O ônibus De Paletó



Paletó era o nome da cidade de Vicentinópolis, no estado de Goiás, antes de sua emancipação. Até então era distrito do município de Pontalina. Tio Saul era motorista do único ônibus que fazia o transporte de passageiros entre as duas cidades. Era uma perua Chevrolet Brasil, com um maleiro de madeira sob o teto, onde eram transportadas as bagagens, às vezes cobertas por uma lona para proteger da poeira ou da chuva.

Todos os dias Tio Saul saía com sua "jardineira" de manhã com destino a Paletó e retornava à tarde para Pontalina. Havia dias em que a lotação era tamanha que alguns passageiros tinham que viajar em cima, no teto, junto às bagagens. Em um desses dias de veículo abarrotado, entre as bagagens estava sendo transportado um caixão de madeira que viria suprir o estoque da funerária do "seu" Eterno.

Chegando ao Morro do Sapato, a uns dez quilômetros, um passageiro aguardava o ônibus. Tio Saul parou e foi logo avisando:

- Se quiser ir tem que ser lá em cima no bagageiro, aqui não cabe nem mais um mosquito.

O rapaz, não querendo correr o risco de não achar carona e temendo o mau tempo, aceitou. Rodaram uns dois quilômetros e começou a chover. O passageiro viu o caixão e não pensou duas vezes. Acomodou-se deitado de costas e puxou a tampa para se proteger da chuva. Chegando na fazenda Abacaxi, outro passageiro à espera. Tio Saul para e esclarece:

- Só tem lugar lá em cima com o outro companheiro, serve? – O rapaz sobe, não vê ninguém. Olhando para o caixão imagina: "o 'outro companheiro' deve ser um defunto aí dentro".

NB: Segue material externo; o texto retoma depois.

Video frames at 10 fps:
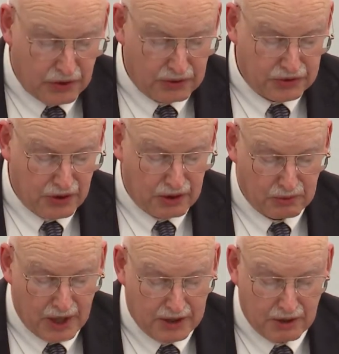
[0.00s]
folk
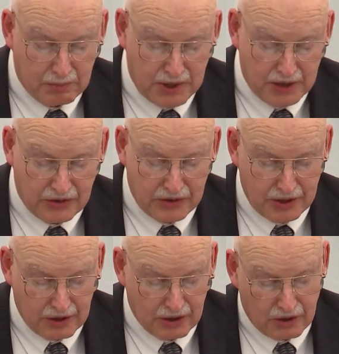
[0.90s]
song writer Pete
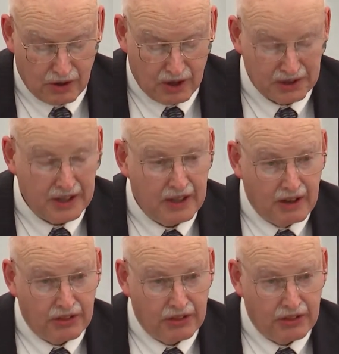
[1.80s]
Seeger called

A chuva, que já estava fina, foi parando devagar e quando o encaixotado viajante percebeu que parara por completo levantou a tampa do caixão e se pos de pé de uma vez. No que ele se aprumou o outro saltou gritando de cima do ônibus em movimento. Ainda bem que a velocidade do velho Chevrolet Brasil lotado era pequena. Ao ouvir o grito Tio Saul parou o "possante", desceu com mais alguns passageiros e foram socorrer o acidentado. Felizmente só sofrera alguns esfolões nos braços e pernas por causa do cascalho fino da estrada. Limparam os ferimentos, acomodaram o rapaz meio espremido dentro do ônibus e seguiram viagem. Quando chegaram ao "ponto final" e os passageiros começaram a descer, Tio Saul observou um fato curioso: o fundo das calças de um senhor que descia apresentava quatro furos redondos e iguais. Tirou os olhos da traseira do passageiro e olhou para o assoalho do veículo onde estava a bateria reserva, com os pólos úmidos de solução de ácido, na qual o infeliz viajante viera assentado durante a viagem. 

Assim findou mais um dia de transporte pela "Viação Leblon".